Monday, September 23, 2013

Any Diversification Today?

In today’s post, I want to examine how the landscape of commercial real estate had changed over the past three years in terms of tenant industry (i.e. what line of business the tenants were in). This is new ground for me, so I decided to begin with the industrial market, examining what share of industrial lease and user sale activity different industries held.


If you think this graph did not help increase my understanding of the situation, you are correct. Different industries have, on a quarter by quarter basis, had their ups and downs, but the only industries to show a trend were manufacturing and construction, and those trends were pretty slight.

To get a better handle on the situation, and gain some context, I decided to abandon my relatively small sampling of lease and sales activity data for a much broader store of data – employment.


When we look at jobs in Southern Nevada, we see surprisingly little change over the past twenty years in the share of jobs between different sectors. The only significant changes have been in the construction sector and leisure and hospitality sector.

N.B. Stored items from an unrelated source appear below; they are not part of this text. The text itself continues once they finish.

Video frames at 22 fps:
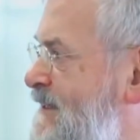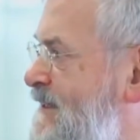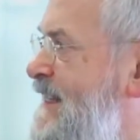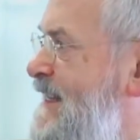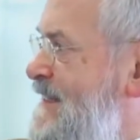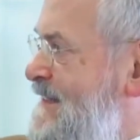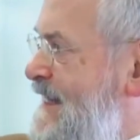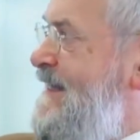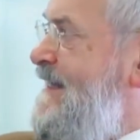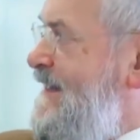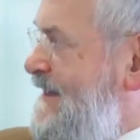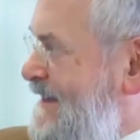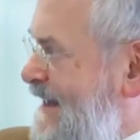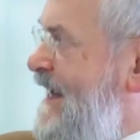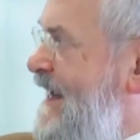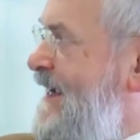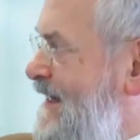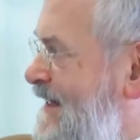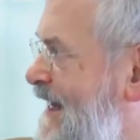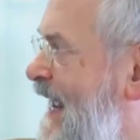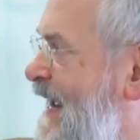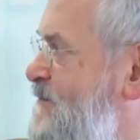nicht, ihr seid
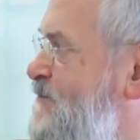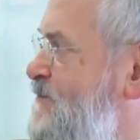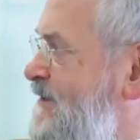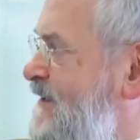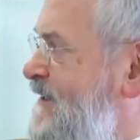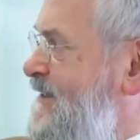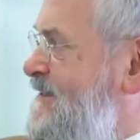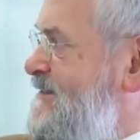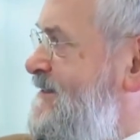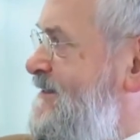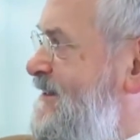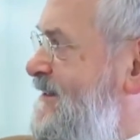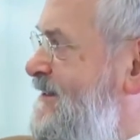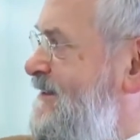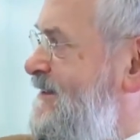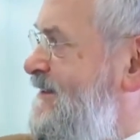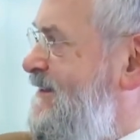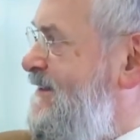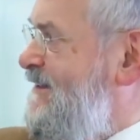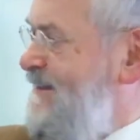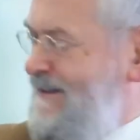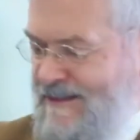der Leib Christi.
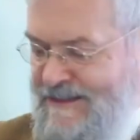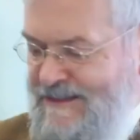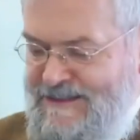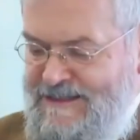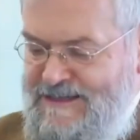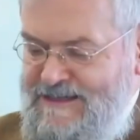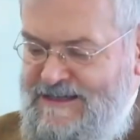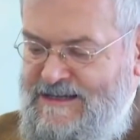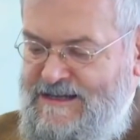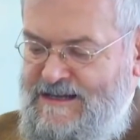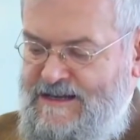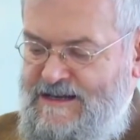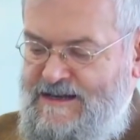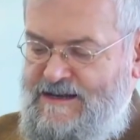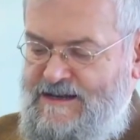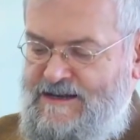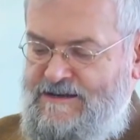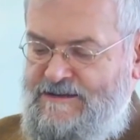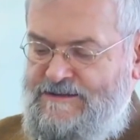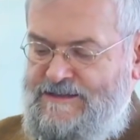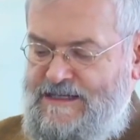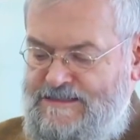
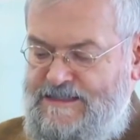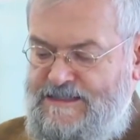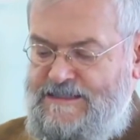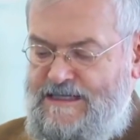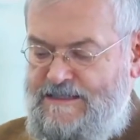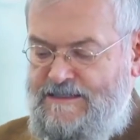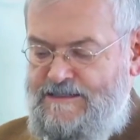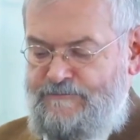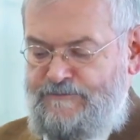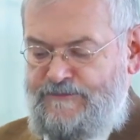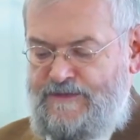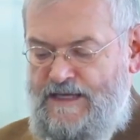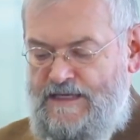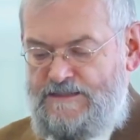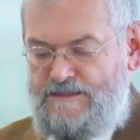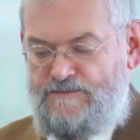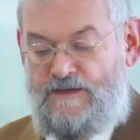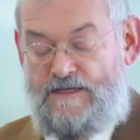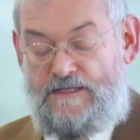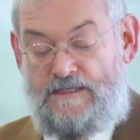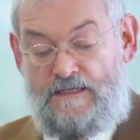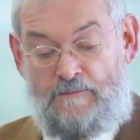Und das ist ein
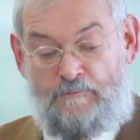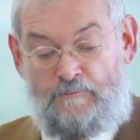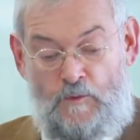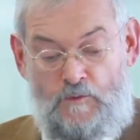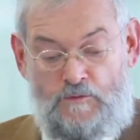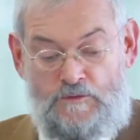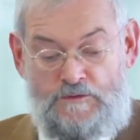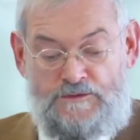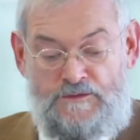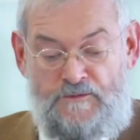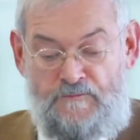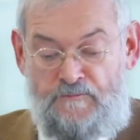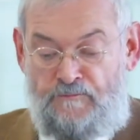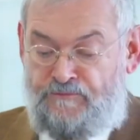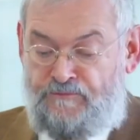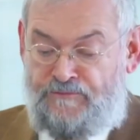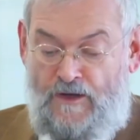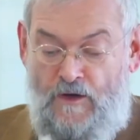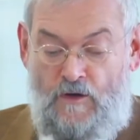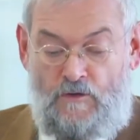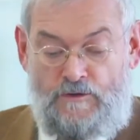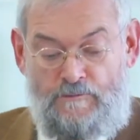ganz wichtiger Punkt.
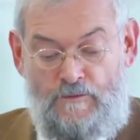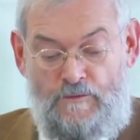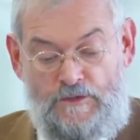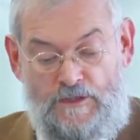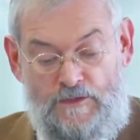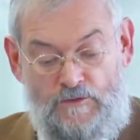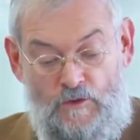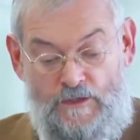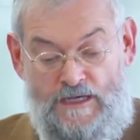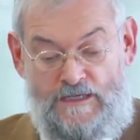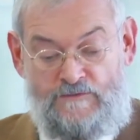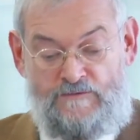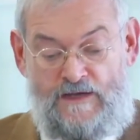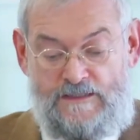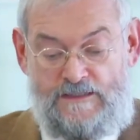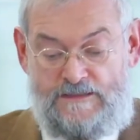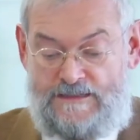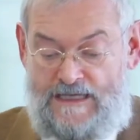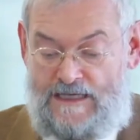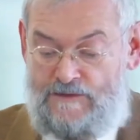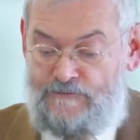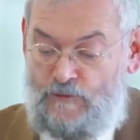Und da möchte ich noch
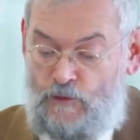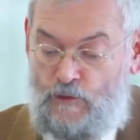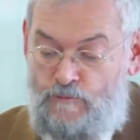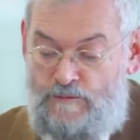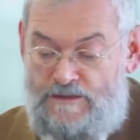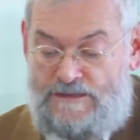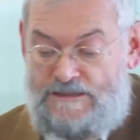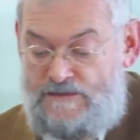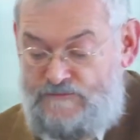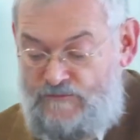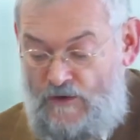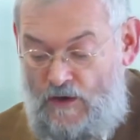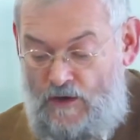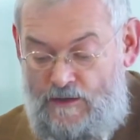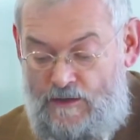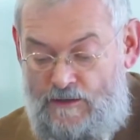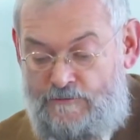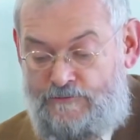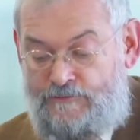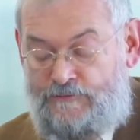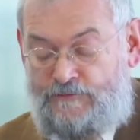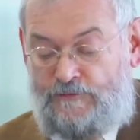hinweisen auf Römer
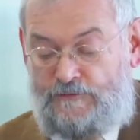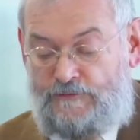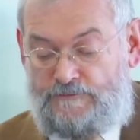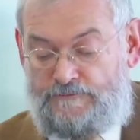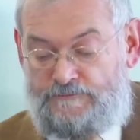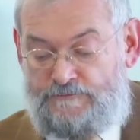12.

The construction sector held 9 percent of the region’s jobs in 1994, swelled to a colossal 12 percent in 2005/2006, and has now fallen to just 6 percent of the region’s jobs. While a farmer with nine cows and one pig could create the illusion of farmyard diversification by killing eight of his cows, he certainly would not be better off than when he started. Having 2,000 fewer construction jobs now than in 1994 has not improved economic diversification in Southern Nevada.

The leisure and hospitality sector, on the other hand, has added almost 107,000 jobs over the past 20 years, but has seen its share of the job market shrink from 35 percent to 32 percent. Perhaps this is not a massive drop, but one that is indicative of some diversification of employment. Over the same period, the share of employment in the professional and business services sector and the education and health sector have both increased by 3 percentage points. Again, this may largely be a matter of the draw-down in construction jobs, but both sectors have shown percentage growth in excess of 140 percent over the past twenty years, adding a combined total of 113,900 jobs. It seems likely that the leisure and hospitality sector has lost some of its employment share to these two service industries.

This may not be the diversification some folks want, but it’s the diversification we have for now.